== Description of the task ==
From the entries that follow, copy each line in which "fillers" appears.

::: Material provided :::

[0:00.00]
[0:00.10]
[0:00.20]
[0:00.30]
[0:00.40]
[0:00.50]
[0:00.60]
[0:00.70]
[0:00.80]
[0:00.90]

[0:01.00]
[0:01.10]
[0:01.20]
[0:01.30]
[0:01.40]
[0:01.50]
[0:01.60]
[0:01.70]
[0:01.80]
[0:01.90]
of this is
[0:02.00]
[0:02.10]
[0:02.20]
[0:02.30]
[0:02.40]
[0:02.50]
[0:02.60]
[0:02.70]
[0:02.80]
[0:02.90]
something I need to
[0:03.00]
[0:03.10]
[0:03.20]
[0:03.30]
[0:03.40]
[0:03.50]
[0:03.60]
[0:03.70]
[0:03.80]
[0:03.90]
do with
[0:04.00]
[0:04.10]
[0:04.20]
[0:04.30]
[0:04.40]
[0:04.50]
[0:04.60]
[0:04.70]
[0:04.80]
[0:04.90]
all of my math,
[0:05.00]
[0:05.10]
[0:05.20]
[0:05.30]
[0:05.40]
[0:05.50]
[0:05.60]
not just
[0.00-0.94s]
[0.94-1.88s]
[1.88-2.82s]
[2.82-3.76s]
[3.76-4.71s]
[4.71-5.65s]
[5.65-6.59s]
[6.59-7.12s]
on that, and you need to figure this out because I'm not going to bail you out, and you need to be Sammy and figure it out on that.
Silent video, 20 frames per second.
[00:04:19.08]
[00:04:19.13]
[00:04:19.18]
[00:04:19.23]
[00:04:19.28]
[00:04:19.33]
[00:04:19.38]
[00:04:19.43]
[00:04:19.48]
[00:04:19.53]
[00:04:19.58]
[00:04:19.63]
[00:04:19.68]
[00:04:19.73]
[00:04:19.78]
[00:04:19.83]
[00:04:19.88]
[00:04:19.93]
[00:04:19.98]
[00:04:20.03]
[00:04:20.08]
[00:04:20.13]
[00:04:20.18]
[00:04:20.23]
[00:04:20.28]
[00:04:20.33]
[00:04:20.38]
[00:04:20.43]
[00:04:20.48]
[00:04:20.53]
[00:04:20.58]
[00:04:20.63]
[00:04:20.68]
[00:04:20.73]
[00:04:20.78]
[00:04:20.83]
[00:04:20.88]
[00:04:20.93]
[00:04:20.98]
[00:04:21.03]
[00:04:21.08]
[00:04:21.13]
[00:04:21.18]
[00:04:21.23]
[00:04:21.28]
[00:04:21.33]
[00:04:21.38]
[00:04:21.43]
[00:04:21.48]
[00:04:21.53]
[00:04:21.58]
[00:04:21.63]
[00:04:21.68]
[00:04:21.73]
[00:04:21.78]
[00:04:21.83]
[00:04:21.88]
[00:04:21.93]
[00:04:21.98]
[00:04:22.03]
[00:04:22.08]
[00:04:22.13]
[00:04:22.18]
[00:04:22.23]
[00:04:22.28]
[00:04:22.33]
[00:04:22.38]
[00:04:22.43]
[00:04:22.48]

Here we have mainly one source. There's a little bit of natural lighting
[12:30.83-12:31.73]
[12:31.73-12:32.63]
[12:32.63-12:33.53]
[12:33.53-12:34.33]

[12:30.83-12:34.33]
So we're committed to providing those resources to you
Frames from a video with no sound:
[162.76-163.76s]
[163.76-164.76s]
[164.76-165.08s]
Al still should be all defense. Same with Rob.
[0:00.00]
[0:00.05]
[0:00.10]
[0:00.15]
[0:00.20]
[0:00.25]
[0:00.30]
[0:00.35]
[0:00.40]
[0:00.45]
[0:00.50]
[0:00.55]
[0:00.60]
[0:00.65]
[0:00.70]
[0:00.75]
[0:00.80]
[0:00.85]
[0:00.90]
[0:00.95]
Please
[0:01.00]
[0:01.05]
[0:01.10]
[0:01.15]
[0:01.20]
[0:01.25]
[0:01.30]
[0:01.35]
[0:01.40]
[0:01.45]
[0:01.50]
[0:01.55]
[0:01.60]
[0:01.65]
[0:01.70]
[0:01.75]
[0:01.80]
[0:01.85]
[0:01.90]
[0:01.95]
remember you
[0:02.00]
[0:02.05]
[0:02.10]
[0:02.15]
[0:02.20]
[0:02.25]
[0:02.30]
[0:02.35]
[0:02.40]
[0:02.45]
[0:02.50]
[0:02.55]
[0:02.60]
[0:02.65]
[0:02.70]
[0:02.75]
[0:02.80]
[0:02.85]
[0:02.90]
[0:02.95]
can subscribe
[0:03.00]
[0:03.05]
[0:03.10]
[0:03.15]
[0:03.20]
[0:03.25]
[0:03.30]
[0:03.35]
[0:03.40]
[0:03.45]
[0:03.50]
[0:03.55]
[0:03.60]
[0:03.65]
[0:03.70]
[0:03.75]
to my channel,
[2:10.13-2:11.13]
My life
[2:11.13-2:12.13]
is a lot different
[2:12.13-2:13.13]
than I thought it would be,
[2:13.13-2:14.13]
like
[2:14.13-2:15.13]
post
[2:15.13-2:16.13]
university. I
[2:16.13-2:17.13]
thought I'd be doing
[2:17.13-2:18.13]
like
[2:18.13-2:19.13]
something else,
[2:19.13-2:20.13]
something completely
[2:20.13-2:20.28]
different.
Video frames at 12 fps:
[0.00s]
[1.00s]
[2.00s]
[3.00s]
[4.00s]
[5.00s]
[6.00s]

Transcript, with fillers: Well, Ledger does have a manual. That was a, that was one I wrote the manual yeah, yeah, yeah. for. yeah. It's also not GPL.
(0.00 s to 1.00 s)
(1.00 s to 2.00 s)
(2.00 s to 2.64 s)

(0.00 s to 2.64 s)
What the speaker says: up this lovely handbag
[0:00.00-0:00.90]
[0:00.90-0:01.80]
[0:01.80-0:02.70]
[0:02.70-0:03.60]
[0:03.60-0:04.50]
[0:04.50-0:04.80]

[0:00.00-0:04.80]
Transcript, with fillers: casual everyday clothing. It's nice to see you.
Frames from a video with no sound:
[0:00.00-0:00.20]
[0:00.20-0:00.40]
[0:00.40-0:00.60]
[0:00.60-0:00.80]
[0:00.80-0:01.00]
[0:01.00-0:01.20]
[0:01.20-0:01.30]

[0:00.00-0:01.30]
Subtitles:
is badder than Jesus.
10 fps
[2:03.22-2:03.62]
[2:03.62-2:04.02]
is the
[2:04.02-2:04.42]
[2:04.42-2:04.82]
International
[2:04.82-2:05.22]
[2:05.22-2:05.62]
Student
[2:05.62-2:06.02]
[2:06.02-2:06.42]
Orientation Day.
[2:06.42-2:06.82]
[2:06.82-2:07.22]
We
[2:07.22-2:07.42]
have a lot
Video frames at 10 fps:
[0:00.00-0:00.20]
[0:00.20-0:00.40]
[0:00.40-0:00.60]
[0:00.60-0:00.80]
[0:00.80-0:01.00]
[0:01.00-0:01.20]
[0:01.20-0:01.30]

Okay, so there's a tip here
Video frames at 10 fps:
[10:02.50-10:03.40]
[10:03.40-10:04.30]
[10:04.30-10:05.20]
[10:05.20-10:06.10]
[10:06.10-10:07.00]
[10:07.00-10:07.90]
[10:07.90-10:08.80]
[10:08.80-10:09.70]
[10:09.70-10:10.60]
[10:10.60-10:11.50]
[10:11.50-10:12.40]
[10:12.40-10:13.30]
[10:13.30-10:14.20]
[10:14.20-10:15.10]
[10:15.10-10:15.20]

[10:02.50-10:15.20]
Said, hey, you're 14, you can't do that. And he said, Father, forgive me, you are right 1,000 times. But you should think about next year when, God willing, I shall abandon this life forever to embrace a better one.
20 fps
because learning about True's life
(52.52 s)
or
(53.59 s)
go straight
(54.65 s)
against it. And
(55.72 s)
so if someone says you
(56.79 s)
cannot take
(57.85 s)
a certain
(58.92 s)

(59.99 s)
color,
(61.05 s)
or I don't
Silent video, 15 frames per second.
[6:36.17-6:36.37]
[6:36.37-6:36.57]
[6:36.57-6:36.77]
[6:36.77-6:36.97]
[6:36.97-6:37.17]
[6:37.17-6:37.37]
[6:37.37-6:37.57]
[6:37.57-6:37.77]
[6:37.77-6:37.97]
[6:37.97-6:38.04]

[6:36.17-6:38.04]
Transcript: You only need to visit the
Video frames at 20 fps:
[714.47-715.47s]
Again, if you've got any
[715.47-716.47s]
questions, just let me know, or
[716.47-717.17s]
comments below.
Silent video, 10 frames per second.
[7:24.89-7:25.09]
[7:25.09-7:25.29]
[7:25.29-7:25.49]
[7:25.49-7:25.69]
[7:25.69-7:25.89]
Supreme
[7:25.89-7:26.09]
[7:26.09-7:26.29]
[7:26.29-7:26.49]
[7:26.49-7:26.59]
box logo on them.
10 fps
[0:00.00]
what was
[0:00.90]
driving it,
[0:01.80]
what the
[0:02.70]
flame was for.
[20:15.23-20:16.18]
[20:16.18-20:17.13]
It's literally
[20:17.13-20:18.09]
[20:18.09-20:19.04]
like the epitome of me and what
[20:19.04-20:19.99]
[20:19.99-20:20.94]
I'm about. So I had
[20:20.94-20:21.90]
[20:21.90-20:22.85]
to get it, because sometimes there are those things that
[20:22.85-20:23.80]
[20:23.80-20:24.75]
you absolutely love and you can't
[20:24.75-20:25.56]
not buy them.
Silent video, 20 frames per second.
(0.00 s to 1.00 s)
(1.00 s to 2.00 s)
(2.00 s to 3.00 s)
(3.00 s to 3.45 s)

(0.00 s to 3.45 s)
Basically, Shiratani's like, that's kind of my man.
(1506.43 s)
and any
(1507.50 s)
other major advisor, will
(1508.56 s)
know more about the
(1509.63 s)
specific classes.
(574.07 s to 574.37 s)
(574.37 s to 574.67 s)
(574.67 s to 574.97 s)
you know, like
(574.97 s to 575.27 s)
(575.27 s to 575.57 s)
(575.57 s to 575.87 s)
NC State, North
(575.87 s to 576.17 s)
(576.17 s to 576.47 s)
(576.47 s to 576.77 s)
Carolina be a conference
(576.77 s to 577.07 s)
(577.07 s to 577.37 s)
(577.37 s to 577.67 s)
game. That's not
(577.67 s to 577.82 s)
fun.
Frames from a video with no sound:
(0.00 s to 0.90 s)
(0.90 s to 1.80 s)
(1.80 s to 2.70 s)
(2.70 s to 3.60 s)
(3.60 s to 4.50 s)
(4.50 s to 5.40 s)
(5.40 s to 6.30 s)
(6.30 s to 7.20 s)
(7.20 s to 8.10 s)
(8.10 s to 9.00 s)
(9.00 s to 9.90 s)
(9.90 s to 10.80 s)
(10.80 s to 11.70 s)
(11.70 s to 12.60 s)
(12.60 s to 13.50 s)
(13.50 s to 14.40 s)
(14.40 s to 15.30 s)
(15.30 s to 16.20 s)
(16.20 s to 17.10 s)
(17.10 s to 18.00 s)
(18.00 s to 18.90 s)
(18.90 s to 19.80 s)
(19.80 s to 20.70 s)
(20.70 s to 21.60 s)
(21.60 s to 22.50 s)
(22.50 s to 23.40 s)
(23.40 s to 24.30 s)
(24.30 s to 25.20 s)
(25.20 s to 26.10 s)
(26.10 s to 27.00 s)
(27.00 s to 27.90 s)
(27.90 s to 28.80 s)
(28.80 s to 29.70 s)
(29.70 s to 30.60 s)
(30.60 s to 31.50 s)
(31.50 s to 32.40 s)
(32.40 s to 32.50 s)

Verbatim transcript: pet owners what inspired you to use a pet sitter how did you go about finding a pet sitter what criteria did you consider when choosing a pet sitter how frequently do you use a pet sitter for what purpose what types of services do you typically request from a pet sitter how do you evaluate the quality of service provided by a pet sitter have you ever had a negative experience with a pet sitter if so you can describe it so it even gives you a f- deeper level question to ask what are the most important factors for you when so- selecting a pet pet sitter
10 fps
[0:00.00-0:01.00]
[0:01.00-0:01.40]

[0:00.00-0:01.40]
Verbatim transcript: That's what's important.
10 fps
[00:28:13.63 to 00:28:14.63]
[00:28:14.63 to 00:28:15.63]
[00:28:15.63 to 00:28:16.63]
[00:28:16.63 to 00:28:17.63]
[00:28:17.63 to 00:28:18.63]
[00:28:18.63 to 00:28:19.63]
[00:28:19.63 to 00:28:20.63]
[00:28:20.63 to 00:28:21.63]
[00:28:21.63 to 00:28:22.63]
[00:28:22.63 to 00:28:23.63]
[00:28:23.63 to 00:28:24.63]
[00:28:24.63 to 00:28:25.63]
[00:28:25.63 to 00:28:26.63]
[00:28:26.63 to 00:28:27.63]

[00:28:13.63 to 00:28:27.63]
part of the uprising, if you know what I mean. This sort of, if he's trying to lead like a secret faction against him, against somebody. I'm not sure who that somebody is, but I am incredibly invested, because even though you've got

:::

== Result ==
Transcript, with fillers: Well, Ledger does have a manual. That was a, that was one I wrote the manual yeah, yeah, yeah. for. yeah. It's also not GPL.
Transcript, with fillers: casual everyday clothing. It's nice to see you.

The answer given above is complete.